Dame Jessica Ennis-Hill talks about women's health in sport and the importance of understanding our own bodies

As the Ladies European Tour announced their LET Performance Institute and their collaboration with Jennis, a women's hormonal health platform, Women & Golf Editor Emma Ballard got to sit down with Founder and former heptathlete Dame Jessica Ennis-Hill at the AIG Women's Open last week.

Tell us more about Jennis

Jennis is an app that was developed three years ago. It started very much on a kind of pregnancy, post-natal focus, because that was my latter kind of journey out of sport.

In the process of creating Jennis, I learned so much about my physiology as a woman. It’s about understanding the phases of a woman's menstrual cycle and how you can get the most out of your performance through known patterns, tapping into how you change personally as a woman on a day-to-day and month-to month basis.

Jennis has evolved since its launch and now has become the focus of how we support females and female athletes to know more about their bodies and how their body changes through different phases that they go through as a woman.

The Jennis app gives you tailored education and information about your body and it personalises workouts to what phases you're going through.

What women's health support was there for you when you were competing?

When I was in the thick of my career, there was very much a focus on nutrition, psychology, biomechanics, all those different elements.
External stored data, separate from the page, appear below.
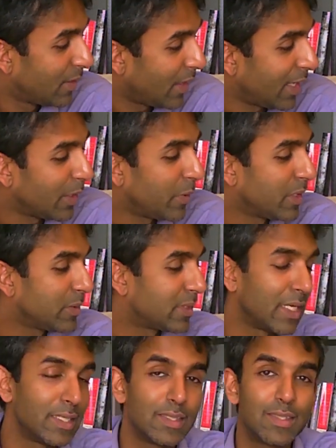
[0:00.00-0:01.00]
any way you
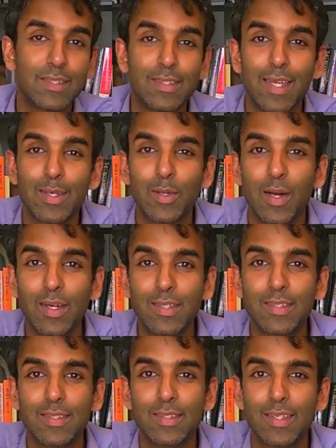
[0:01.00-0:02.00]
slice it, Stan
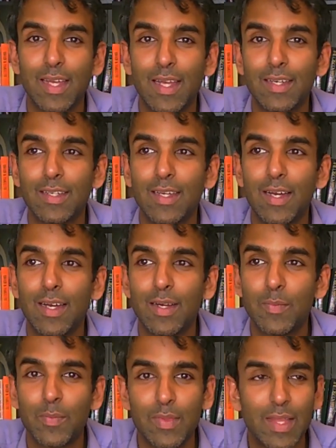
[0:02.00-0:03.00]
Cox, and
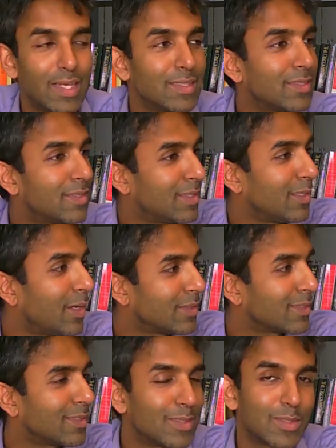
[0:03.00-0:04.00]
uh, that's the
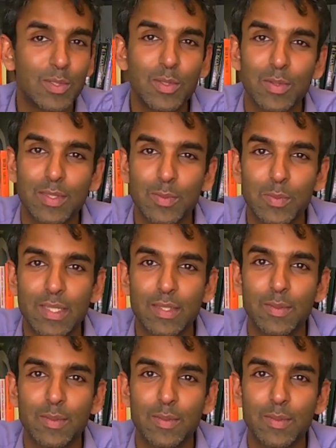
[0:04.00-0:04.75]
Ossington Circle this week.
There was an awareness around menstrual health, but there was never a real focus.

I think if you speak to many female athletes from different sports, they all know that they feel very different through different phases of their cycle and different times in their life.

That further education around what that means for training, how to push, how to back off, how that affects injuries, and also how to create strategies around competitions and performing, is something that is only really starting to become a focus I'd say in the past few years, where you hear more athletes talk about it vocally on TV, in interviews, and in the press.

Were there moments in your career where you felt trapped by your menstrual cycle?

I definitely had moments where you would dread competitions because you knew there was just lack of understanding and lack of knowledge of where I am.

There are so many times when I trained and I'd have testing weeks where it didn’t go to plan and I didn't have that full context around why I was performing at that standard, where I expected more of myself.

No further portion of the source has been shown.